Start of Block

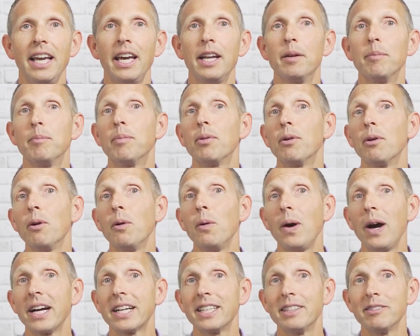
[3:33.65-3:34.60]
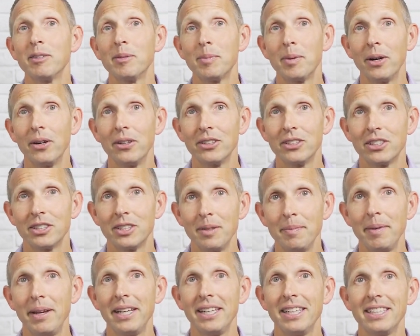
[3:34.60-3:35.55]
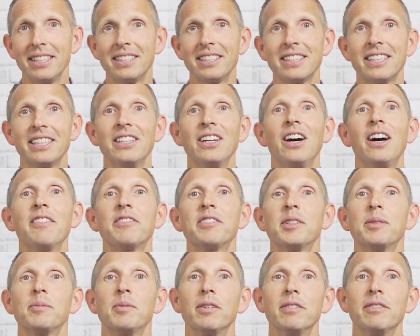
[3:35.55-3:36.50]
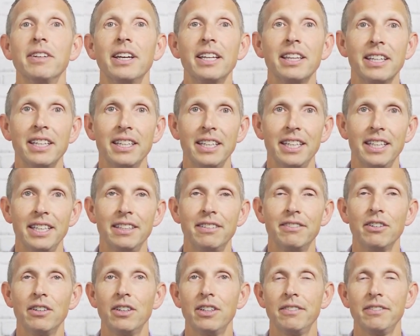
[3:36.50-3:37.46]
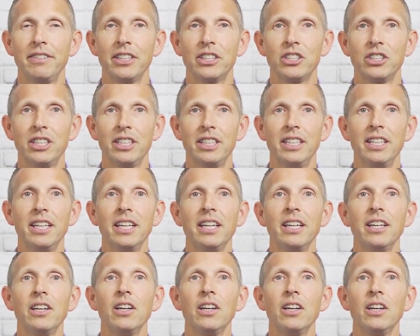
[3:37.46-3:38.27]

and a proactive approach to maintenance can often prevent the need for an eviction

End of Block

## Exercise instructions
Repeat the data above word for word, without pictures.

## Worked solution
[3:33.65-3:34.60]
[3:34.60-3:35.55]
[3:35.55-3:36.50]
[3:36.50-3:37.46]
[3:37.46-3:38.27]

and a proactive approach to maintenance can often prevent the need for an eviction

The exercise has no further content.